I'm not sure if you can get the report summary without a membership but i blogged on it and include links to the report here:


Tony Karrer said...

Ken - it's interesting to hear your focus on ownership. I somewhat focus on utility and workflow integration. See: really factors in ownership and but I know that's true from change management studies. Time to rethink that formula.

I don't know if I buy that participation in workplace social activities is a good analog - but certainly participation in email ultimately doesn't have to worry about 90-9-1. So, you are right that there's more to it, but I worry that 90-9-1 will often be the case and kill critical mass. Of course, lots and lots of examples of things like wikis working out very well even in small organizations.

Dang this adoption stuff ... so complicated ... so hard to predict.


Tom thanks for the information about the report. Good stuff.

I definitely need to think through all of this, but the idea that it's replacing another way of doing it as opposed to adding an alternative way is a very interesting thought. Wiki adoption can be killed when someone insists on email around the same information for editing. So, there's definitely some kind of threshold here as well.

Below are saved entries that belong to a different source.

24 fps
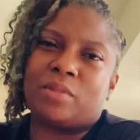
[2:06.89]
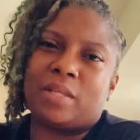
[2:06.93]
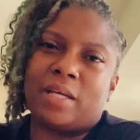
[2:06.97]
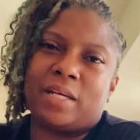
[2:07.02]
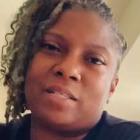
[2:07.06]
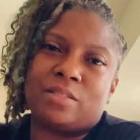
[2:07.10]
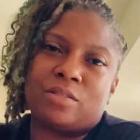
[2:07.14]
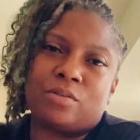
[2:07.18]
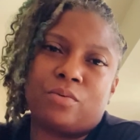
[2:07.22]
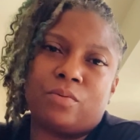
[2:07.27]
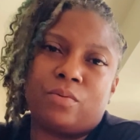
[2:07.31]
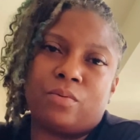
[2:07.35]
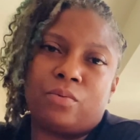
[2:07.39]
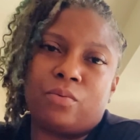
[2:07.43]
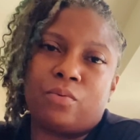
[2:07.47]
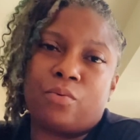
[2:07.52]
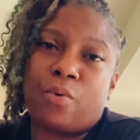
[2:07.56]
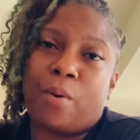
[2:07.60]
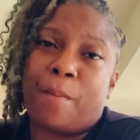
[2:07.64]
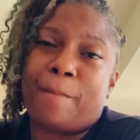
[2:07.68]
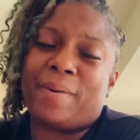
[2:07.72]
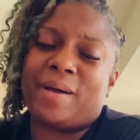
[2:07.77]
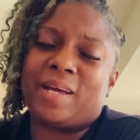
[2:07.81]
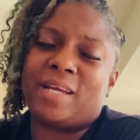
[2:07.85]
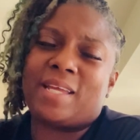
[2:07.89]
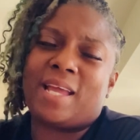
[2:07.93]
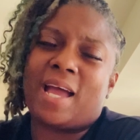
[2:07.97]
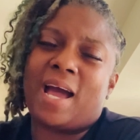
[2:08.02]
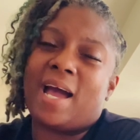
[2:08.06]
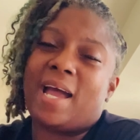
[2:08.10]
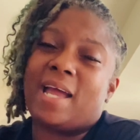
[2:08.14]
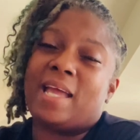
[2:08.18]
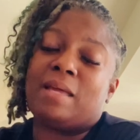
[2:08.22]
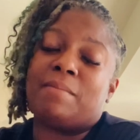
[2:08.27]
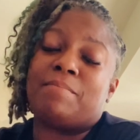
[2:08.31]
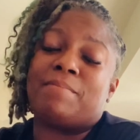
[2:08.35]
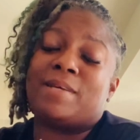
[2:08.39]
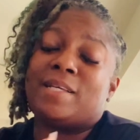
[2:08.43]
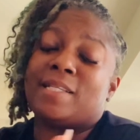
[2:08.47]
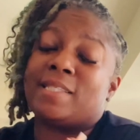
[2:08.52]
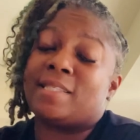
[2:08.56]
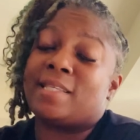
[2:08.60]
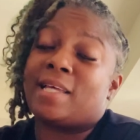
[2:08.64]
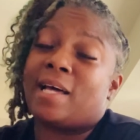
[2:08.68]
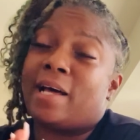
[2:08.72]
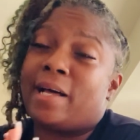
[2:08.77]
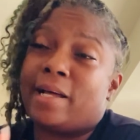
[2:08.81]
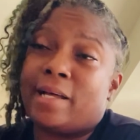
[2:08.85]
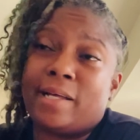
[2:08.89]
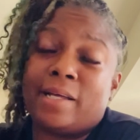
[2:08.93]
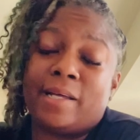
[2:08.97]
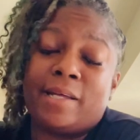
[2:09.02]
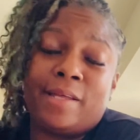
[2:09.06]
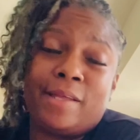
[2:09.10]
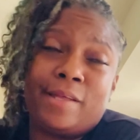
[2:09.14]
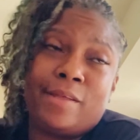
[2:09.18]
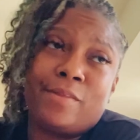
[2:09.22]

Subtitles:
things going on, but y'all ain't miss aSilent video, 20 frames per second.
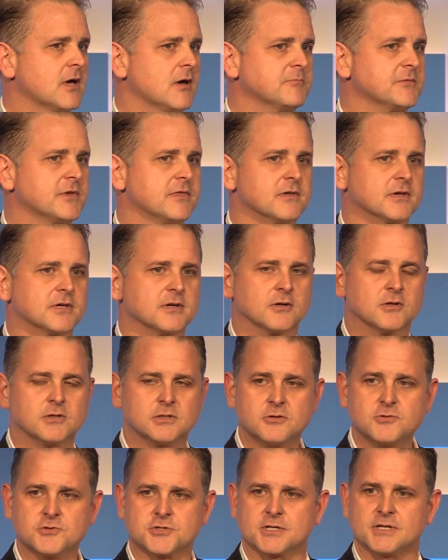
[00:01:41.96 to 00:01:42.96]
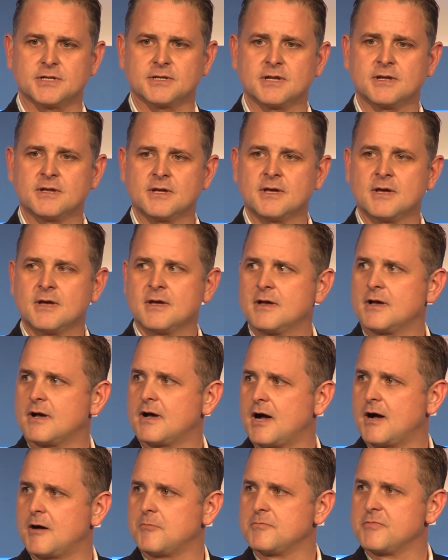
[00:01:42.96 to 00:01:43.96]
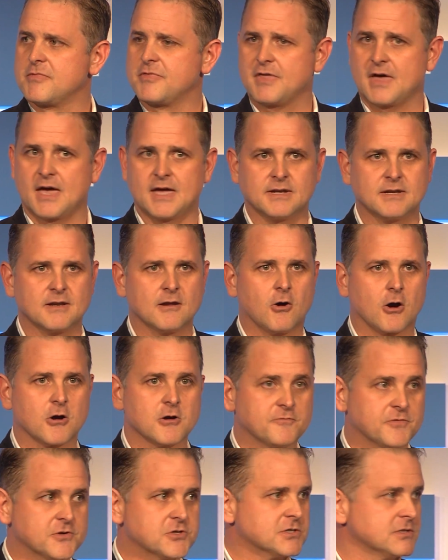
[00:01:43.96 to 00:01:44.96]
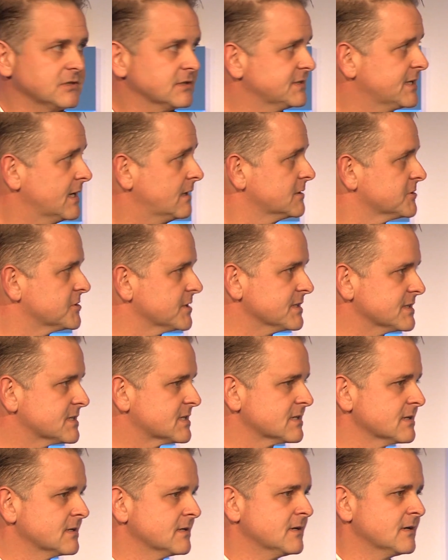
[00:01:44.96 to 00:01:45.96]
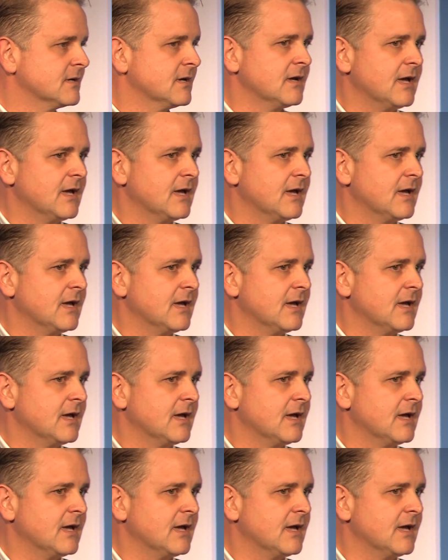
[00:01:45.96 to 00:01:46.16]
come to the conclusion that artificial intelligence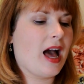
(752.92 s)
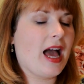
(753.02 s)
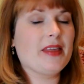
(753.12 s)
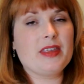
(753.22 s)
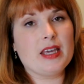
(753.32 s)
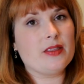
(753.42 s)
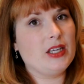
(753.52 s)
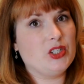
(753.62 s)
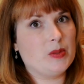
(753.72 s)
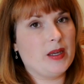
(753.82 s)
I think
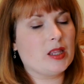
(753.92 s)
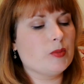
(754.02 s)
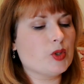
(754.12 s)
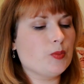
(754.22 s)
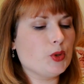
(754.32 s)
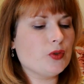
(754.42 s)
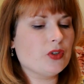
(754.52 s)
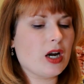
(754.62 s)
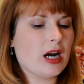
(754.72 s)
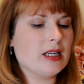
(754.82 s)
they just make the most
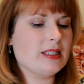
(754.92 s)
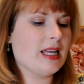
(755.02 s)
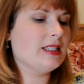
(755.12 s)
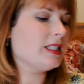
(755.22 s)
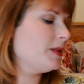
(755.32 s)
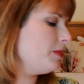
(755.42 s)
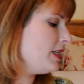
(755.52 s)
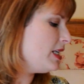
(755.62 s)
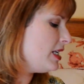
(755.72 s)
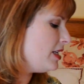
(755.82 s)
beautiful cards. And to
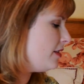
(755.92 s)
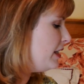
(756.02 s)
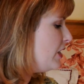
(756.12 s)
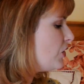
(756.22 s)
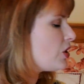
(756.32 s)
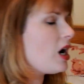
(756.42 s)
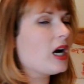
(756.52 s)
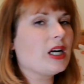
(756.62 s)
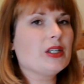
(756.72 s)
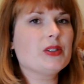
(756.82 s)
me, these
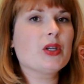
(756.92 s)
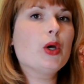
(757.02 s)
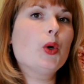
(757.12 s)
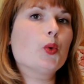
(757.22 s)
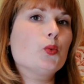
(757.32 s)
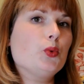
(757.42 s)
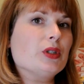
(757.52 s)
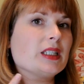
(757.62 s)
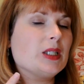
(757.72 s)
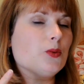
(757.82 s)
cards
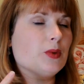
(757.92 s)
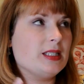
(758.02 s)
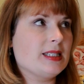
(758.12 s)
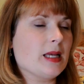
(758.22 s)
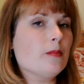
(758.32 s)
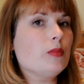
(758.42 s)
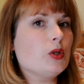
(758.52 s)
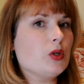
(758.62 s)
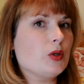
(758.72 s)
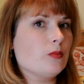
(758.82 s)
really
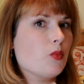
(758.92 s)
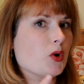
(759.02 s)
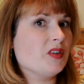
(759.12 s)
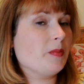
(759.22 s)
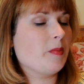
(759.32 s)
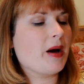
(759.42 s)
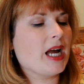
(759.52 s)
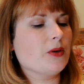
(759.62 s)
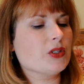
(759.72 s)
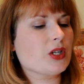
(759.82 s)
resemble more of a
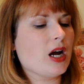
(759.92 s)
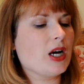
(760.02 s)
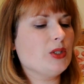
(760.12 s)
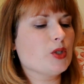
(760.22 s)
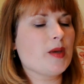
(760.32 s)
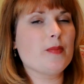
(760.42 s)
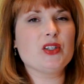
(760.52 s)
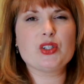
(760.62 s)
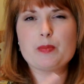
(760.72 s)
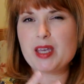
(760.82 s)
Papyrus card. So maybe,
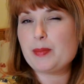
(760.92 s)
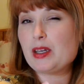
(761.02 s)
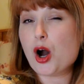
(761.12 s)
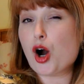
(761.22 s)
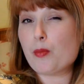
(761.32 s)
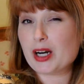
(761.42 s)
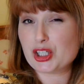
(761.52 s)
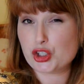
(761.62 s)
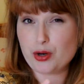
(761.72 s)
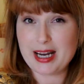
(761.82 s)
maybe
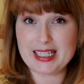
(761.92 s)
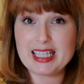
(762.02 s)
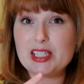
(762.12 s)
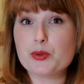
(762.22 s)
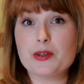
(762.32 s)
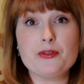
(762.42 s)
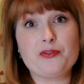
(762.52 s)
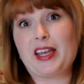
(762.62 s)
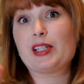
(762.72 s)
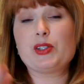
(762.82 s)
Hallmark's trying to get into a
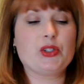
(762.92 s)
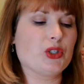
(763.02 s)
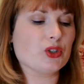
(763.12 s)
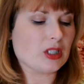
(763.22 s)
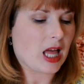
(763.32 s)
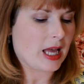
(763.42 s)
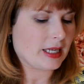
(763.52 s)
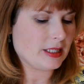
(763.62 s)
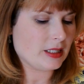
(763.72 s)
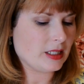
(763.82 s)
fancier
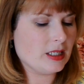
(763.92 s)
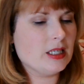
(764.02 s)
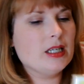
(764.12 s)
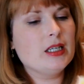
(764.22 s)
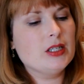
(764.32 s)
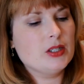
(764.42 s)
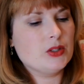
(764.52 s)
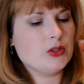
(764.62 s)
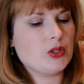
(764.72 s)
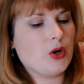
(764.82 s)
line.
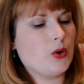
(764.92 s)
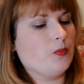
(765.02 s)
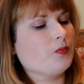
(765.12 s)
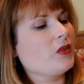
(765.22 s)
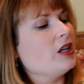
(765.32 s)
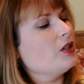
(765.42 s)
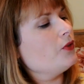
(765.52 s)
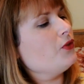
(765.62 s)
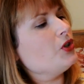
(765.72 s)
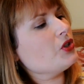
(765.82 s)
So,
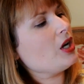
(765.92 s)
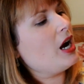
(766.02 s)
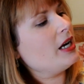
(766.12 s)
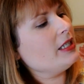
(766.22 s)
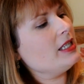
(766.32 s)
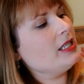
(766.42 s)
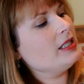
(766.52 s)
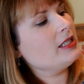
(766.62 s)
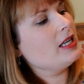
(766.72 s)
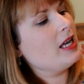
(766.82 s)
first card
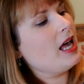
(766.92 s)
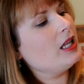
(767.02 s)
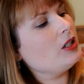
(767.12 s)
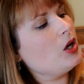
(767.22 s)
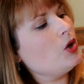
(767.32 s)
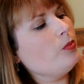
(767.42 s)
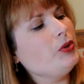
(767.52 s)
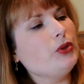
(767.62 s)
is Hello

Wow, do those old formulas (based on studies) seem rather simplistic now given these complexities.

Any ideas on better forumlas?

V Yonkers said...

What I am finding in my research is that Ken is correct: the more ownership individuals feel towards knowledge, a product of their work, and/or the tools that they use, the more apt they are to share that knowledge outside the boundaries of their job/team/group and/or use the tool.

The group I am looking at had a project management tool given to them. Outside of the tools they are given by the organization, workers are not expected to use other technology (unless it is approved by the organization). As a result, new tools are just an extension of what they are currently using and yet another "something" to learn how to use when their current tools are doing the job just right, thank-you very much! As a result, they initially use the new tool (as instructed) then when they can demonstrate they put enough effort in and the tool isn't working (as the Manager decides) they stop using it.

I think there needs to be a basket of tools that employees can use, a process for groups to decide the protocols for using the new technologies, and a way to personalize the use of the new tools to meet the need of the worker (rather than telling them how they should use it).